África profunda. Campamento del Ejército español en A`karrat. Tiempos azarosos de la independencia de los territorios que fueran Protectorado Español en el continente africano. Soldados del reemplazo, jefes, oficiales y suboficiales, tras un día intenso de trabajo e instrucción bajo el sol implacable, descansan de la brega más intensa de la que por sí ya lo es, obligada por las circunstancias. En tiendas elementales formadas por ponchos individuales unidos. Todos, menos el “Páter”, que disponía de tienda cónica, amplia, para celebrar a diario la Santa Misa y recibir a cuantos tenía a su cargo en labores de confesión, consejo o educación moral de su competencia no exclusiva. Y para albergar en alegre camaradería a los numerosos tenientes recién salidos del horno académico.

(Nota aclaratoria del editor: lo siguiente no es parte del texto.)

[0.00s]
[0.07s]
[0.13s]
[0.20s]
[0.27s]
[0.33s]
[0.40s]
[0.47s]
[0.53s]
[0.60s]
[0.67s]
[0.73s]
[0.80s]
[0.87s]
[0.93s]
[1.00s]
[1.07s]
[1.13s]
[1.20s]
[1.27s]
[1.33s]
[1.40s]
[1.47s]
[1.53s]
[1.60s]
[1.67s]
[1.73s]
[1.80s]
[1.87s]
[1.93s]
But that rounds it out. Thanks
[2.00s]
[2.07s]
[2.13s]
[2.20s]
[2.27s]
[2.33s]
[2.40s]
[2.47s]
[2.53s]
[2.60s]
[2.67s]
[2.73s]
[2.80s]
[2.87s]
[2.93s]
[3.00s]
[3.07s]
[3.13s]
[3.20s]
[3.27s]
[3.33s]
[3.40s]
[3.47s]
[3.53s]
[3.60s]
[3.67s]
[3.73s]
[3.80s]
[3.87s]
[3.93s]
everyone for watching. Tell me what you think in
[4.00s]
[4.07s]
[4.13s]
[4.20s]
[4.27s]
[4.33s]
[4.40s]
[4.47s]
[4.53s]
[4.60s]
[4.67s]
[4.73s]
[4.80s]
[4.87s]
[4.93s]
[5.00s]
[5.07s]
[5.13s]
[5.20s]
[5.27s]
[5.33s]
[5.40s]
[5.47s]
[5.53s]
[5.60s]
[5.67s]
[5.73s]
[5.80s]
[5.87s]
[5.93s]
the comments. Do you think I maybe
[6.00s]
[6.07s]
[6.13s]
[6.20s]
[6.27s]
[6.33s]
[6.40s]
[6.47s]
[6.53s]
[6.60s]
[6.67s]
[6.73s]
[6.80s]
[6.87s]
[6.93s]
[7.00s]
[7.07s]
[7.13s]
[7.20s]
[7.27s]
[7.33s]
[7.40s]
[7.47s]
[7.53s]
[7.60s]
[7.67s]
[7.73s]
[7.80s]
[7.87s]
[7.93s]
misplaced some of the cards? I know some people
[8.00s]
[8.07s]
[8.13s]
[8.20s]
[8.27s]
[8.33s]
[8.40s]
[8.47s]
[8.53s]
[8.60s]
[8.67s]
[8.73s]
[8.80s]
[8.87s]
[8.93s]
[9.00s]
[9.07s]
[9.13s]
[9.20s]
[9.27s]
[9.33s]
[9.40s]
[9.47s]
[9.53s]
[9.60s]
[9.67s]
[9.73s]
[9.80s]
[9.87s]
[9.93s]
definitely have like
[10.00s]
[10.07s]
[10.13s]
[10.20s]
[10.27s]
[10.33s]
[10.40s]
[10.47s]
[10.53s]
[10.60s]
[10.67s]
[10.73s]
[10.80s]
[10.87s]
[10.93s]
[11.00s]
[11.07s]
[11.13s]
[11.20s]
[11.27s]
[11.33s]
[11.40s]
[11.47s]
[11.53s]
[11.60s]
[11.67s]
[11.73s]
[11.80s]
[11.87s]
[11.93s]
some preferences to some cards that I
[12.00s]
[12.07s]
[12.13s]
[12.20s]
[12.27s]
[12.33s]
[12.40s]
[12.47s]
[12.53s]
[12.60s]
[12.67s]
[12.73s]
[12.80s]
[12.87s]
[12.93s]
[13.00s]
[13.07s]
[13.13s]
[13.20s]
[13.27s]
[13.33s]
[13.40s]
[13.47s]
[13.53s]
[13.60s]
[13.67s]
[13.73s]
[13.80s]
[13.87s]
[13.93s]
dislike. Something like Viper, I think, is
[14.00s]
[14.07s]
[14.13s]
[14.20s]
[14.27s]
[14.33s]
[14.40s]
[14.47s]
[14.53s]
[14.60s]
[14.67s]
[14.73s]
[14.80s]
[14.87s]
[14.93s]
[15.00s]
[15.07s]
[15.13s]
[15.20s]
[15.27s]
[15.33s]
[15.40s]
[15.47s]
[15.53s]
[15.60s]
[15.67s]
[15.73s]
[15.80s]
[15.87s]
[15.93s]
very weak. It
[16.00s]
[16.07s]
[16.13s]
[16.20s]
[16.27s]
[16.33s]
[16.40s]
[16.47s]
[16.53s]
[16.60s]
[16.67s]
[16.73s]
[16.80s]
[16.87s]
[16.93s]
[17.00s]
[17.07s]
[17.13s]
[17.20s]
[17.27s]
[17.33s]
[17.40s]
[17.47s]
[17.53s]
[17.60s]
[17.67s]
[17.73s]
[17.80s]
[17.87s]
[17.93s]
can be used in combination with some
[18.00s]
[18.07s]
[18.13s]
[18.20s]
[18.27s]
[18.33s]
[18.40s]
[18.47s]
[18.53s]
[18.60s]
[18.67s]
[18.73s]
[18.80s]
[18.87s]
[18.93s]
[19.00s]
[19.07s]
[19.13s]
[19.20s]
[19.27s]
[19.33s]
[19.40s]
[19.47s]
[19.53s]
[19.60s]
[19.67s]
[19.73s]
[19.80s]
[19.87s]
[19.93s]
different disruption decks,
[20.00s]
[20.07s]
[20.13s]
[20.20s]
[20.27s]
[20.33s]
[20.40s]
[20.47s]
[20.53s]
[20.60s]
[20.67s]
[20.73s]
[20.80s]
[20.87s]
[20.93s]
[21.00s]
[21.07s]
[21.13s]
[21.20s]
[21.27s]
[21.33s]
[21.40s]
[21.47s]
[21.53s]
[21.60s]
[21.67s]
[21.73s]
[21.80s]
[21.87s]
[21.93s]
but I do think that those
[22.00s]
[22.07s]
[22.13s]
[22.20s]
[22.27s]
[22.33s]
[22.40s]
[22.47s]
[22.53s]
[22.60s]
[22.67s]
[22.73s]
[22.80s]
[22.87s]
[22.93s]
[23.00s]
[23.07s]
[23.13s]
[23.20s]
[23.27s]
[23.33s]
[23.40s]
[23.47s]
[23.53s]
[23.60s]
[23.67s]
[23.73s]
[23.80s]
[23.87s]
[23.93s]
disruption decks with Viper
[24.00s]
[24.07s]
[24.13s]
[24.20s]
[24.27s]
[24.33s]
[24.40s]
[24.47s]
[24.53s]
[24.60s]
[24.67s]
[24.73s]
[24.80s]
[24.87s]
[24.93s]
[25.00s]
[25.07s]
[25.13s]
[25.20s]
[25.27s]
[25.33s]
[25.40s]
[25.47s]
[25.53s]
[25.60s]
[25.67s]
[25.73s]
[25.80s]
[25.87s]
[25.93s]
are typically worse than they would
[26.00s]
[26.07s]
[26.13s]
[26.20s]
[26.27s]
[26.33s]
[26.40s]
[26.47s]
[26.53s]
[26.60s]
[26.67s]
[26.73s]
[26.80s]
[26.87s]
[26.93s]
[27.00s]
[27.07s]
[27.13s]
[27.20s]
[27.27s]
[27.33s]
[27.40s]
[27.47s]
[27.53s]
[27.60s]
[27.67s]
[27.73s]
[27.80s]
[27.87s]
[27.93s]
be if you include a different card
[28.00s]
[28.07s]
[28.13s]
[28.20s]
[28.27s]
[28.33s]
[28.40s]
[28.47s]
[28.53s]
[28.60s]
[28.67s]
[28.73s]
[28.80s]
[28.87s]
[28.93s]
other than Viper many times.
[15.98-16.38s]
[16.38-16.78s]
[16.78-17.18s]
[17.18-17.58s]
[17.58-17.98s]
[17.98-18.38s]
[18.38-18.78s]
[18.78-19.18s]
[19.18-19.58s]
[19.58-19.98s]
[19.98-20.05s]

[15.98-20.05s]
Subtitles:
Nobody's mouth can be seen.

Teniente también el Páter, capitaneaba el jocoso club “de la Dolores”. Canción bilbilitana adoptada como himno de una juventud alegre y hermanada al máximo en momentos altamente difíciles por peligrosos. Oriundo el santo sacerdote —porque lo era o es— de Valdepeñas, siempre fue generoso en compartir los envíos, no se sabe por qué conducto, de los buenos caldos de su tierra. Junto a la abundancia del clarete calentorro pero extraordinario, se las arreglaba “divinamente” para sin excesivo esfuerzo todos pasásemos por el “confesionario”.
Entre bromas y veras cantábamos todos a España en canciones de cada una de las regiones. Cuando cierto día se nos acabó el repertorio antes del toque de silencio, al relator se le ocurrió la feliz idea:
—¿Le gustan, Páter, las napolitanas?— Me refería, claro, a las canciones napolitanas que al jovencillo relator (¡ay entonces!) le salían “bordadas”.
—Hombre Carlos, lo que se dice gustarme, ¡claro que me gustan!… (pausa expectante)… ¡Pero me aguanto!
Los del Reemplazo quedaron paralizados del paseo por las inmediaciones tras la explosión tremenda de risa en la “tenientada”.